Stock Price Declines of 1987 and 2008 Compared

October 10, 2008

The Dow Jones Industrial Average has lost 23.0% over its last nine trading sessions in spite of gains of 4.7% on September 29th and 1.4% on October 6th.  That drop is very close to the single-day plunge of 22.6% on October 19, 1987.  That 22.6% drop culminated a short-lived but large overall decline of 36.1% from the prior cyclical high on August 25, 1987.  At 8,579 after today’s loss, the DJIA has fallen by 39.4% from its peak close of 14,165 exactly one year ago.  Both of these bear markets were associated with heavy and, in many cases, greater stock market declines in other countries.  If today were to mark the bottom, the two events could be considered as very similar.

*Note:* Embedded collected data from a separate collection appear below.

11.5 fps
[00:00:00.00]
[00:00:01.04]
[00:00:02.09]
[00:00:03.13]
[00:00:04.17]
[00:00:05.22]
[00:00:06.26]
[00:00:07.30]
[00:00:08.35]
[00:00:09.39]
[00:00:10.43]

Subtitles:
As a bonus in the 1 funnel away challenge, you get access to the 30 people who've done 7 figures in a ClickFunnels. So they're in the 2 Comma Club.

However, one finds finds notable and disturbing differences on closer scrutiny.  The market this time had already been dropping for almost a year when the very steep part of the descent began.  Most people by late last month assumed a U.S. economy was in recession.  Jobs had fallen every month this year, and financial institutions were rocked earlier in September.  A recession was not anticipated in 1987 until after the 22.6% plunge, a much bigger drop than on the day of the infamous crash of 1929.  U.S. real GDP in 1987 rose 2.7% saar in the first quarter, 4.5% in the second quarter, 3.7% in the third quarter, and 7.2% in the quarter containing the 22.6% loss.  There would be no recession until August 1990, nearly three years later.  In the present period, GDP fell 0.2% in 4Q07, rose 0.9% in the first quarter of 2008, gained 2.8% in 2Q08, but is widely seen likely to drop by at least 1.0% at an annualized rate over 2H08 and to continue in recession into 2009.

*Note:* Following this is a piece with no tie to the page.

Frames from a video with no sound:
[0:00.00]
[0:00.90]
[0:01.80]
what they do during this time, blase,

Besides a much more worrisome economic and financial market backdrop, equity prices at the close of September 26th looked much less pricey than such did at the cyclical peak on August 25, 1987.  The close on September 26th of 11,143 was already lower than the 13-year bull run  peak of 11,723 on January 14, 2000.  From a cyclical low of 777 on August 12, 1982 to the peak of 2,722 some five years later, the index had soared 28.3% per annum.  After going essentially nowhere on balance between January 2000 and this past September 26th, the DJIA showed an annualized 10.7% rate of rise from that same August 1982 low.  The five-year advance in 1982-87 had gotten way ahead of itself, setting the stage for a badly needed correction to prick what had become an asset bubble.  This point does not apply to the present.  After the tumble of the past week, the DOW shows an annualized rate of increase of 9.6% from mid-August 1982 and 5.4% per annum over the forty-six plus years since mid-December 1961. Those changes, especially the last one, suggest the market is now very undervalued, but who wants to be first to catch a falling knife.

It is in the nature of markets to overshoot both up and down.  They will do this even if there is not good economic justification for a sharp correction as happened in 1987.  The present sell-off is associated with major ruptures in the U.S. and global economy.  1987 had some imbalances like the U.S. current account deficit and high and rising Treasury yields, but the primary factor for the bear market was the need for a good technical cleansing.